We shouldn’t be preparing for war with a rising world power, we should be trying to achieve partnership.

Historically that has been a very grave error.

[–] nekandro@lemmy.ml 2 points 1 year ago

That's not the worry. The worry is that China is accumulating all of this industrial capacity (like the US pre-WW2) and that car factories really aren't that different from APC/tank factories.

[–] Num10ck@lemmy.world 0 points 1 year ago (2 children)

switched off? how about flooring it into valuable targets? seizing up the freeways? locking up certain passengers?

[–] Psiczar@aussie.zone 3 points 1 year ago

Sure, I went for the economic impact option, but causing chaos is certainly another way they could go.

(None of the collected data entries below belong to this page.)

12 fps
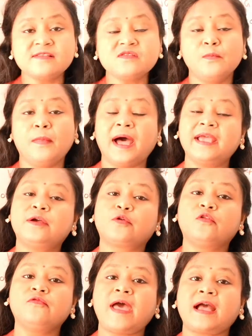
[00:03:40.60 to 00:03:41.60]
This
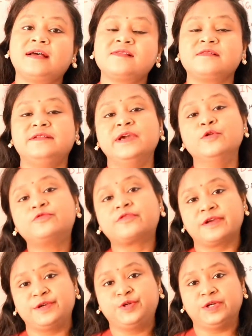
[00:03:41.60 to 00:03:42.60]
macrophagous
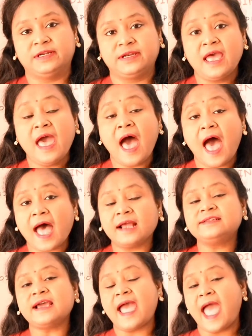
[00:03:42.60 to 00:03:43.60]
nutrition, and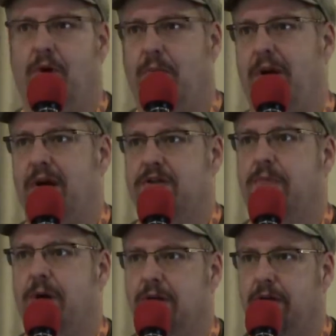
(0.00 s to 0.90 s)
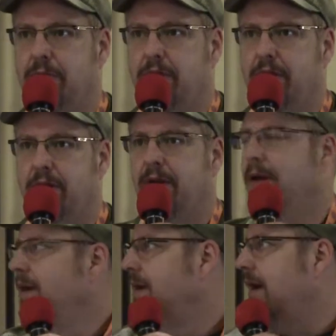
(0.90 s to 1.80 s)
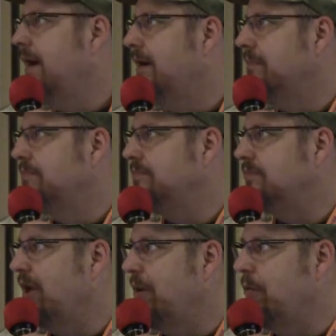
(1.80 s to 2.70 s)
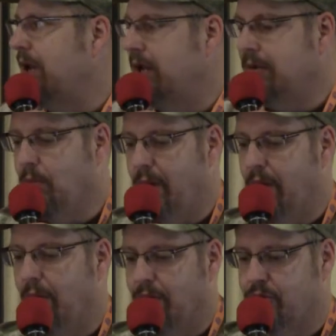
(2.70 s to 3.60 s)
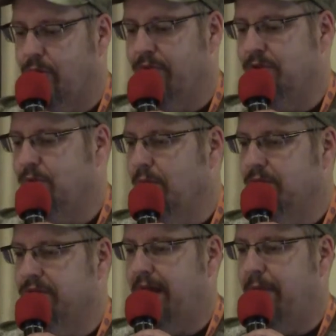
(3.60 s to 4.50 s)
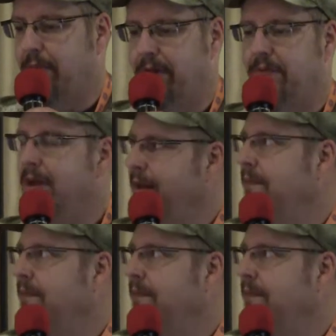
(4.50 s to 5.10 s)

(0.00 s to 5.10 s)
We're all passionate about liberty, and we are all driven towards that. But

[–] B0rax@feddit.de 2 points 1 year ago

These vehicles can do much more. They usually have cameras (some are even required by law). Most of them are always connected to the internet, they could intercept and disturb communications.

This is true for most modern cars.

[–] PanArab@lemmy.ml 4 points 1 year ago

US companies internationally will still struggle though. Might even make the US car market even more of a galapagos.